And then, the next day they took me and put me in room number 3 where I found some other prisoners. They were prisoners who had committed some other acts, nothing political. One of them was there for a political act, Naxhije Hajrullahu. She was from the Municipality of Vitia, she now lives and works in France. The Prison of Mitrovica was maybe one of the most horrible prisons to ever exist and I don’t think there will ever exist another one like it.

The room was, there was no way it could be worse. There was some kind of plastic bucket for us to use for our needs. The windows were very small, and you couldn’t even reach them. And then, those sheets were terrible, old. The blankets were so old that a person could only see them in movies. If the guard came in, the rules were that we had to put our hands behind [our back], to lower our head and to not look her in the eyes.

They took us to the bathroom once a day, to take care of our needs. And then, they took us to the yard which was circular, we circled it around. They would leave us there, five minutes, ten minutes max. You couldn’t keep your head up because they would punish you or beat you up. We had to talk to each other in a lower voice, you would wake up at 5:00 in the morning and you couldn’t sit on the beds because those were the rules. The food was of very poor quality. But we had a goal and we overcame that too.

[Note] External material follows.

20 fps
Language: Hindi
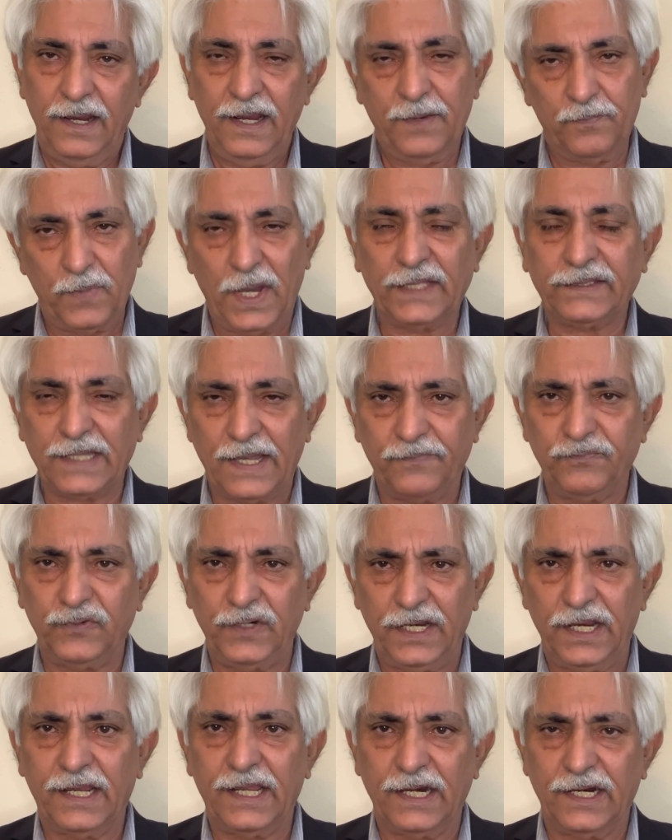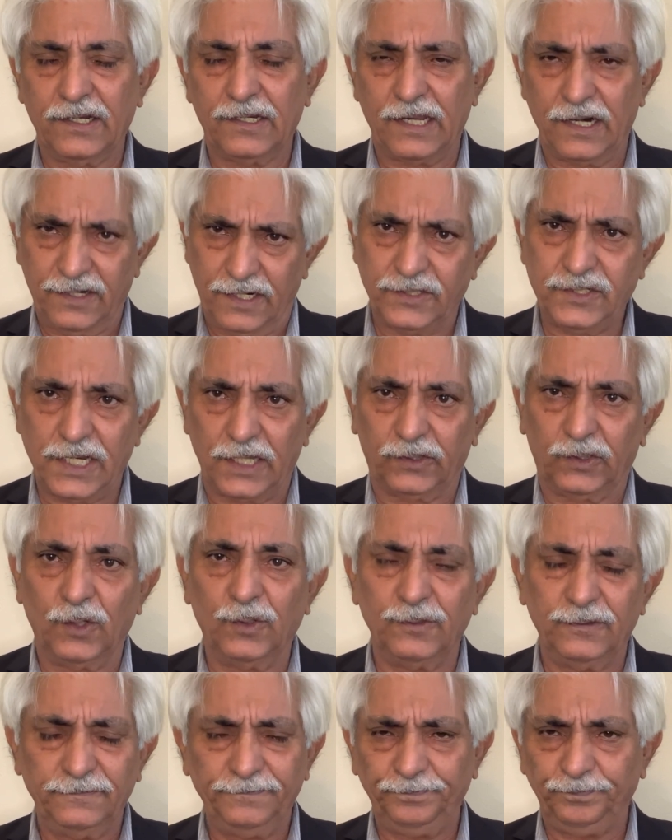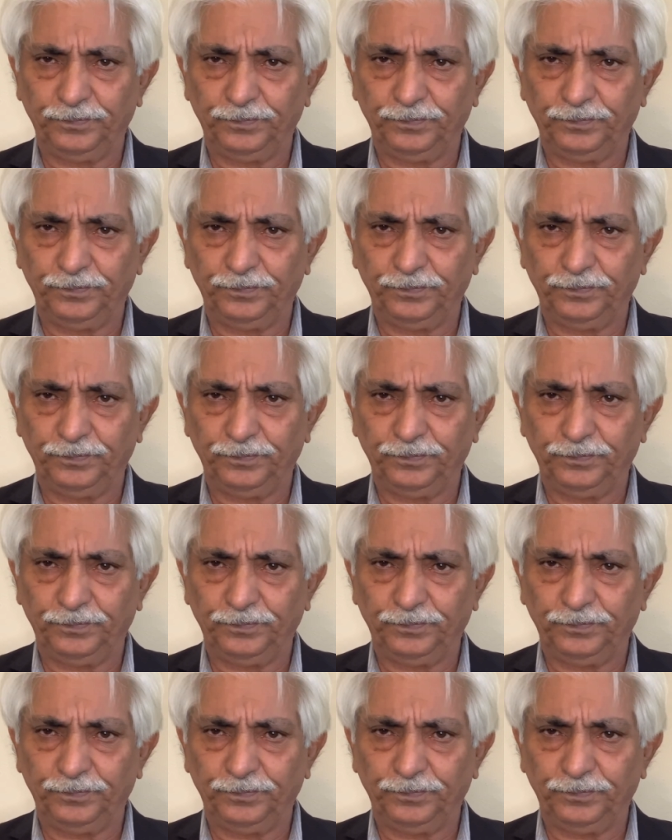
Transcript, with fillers: एक बात आपसे ये कहना करना चाहता हूँ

There were cases when the guards weren’t there, women would come out of a pavilion, we knew that there were three other cells there. We would communicate with each other, we would make those signs, there was a knock which was a sign of the prisoners. We would knock and then begin. Each of us gave a pseudonym to each other. They gave me the pseudonym ‘Besa’. When they called me in the room I would talk to them, they would talk to me. But when the guards came, we would separate because that door, the last cell that could hear that tik tak {onomatopoeia} of the guard, so the heel sound, would immediately let us know and we would stop.

I had a moment to share with you about how the guard caught me talking to someone, from the other cells. She pretended she got out, but she didn’t. But the guard, Emine, was one of the guards who treated us the best, she was on that shift. But the other shift, there was Fevzije. She was one of the most horrible guards somebody could describe. One of the most horrible personalities. Emine was there and she [Fevzije] came and heard me talking to my friend from the other cell.

She opened the door, she dragged me and took me to a room. She looked at her, asked, “What happened?” Emine, the guard Emine asked Fevzie. “Now,” she said, “I will mess her up,” this was her vocabulary. She took the baton to beat me up. But she [Emine] told her, “No,” she said, “you can’t dare to touch her,” she said, “because it’s my shift. You could beat her up during my shift, but I will report you for meddling in my business.” She stopped and looked at her, she dropped the baton and told me, “I will catch you” (laughs).

She actually saved me from that guard. I don’t know if they had problems with each other or she simply had a good soul and she was nice to us. What’s important is that she saved me that day and took me back to my cell. Like this, there are some obstacles that one should maybe share with others. They’re not easy.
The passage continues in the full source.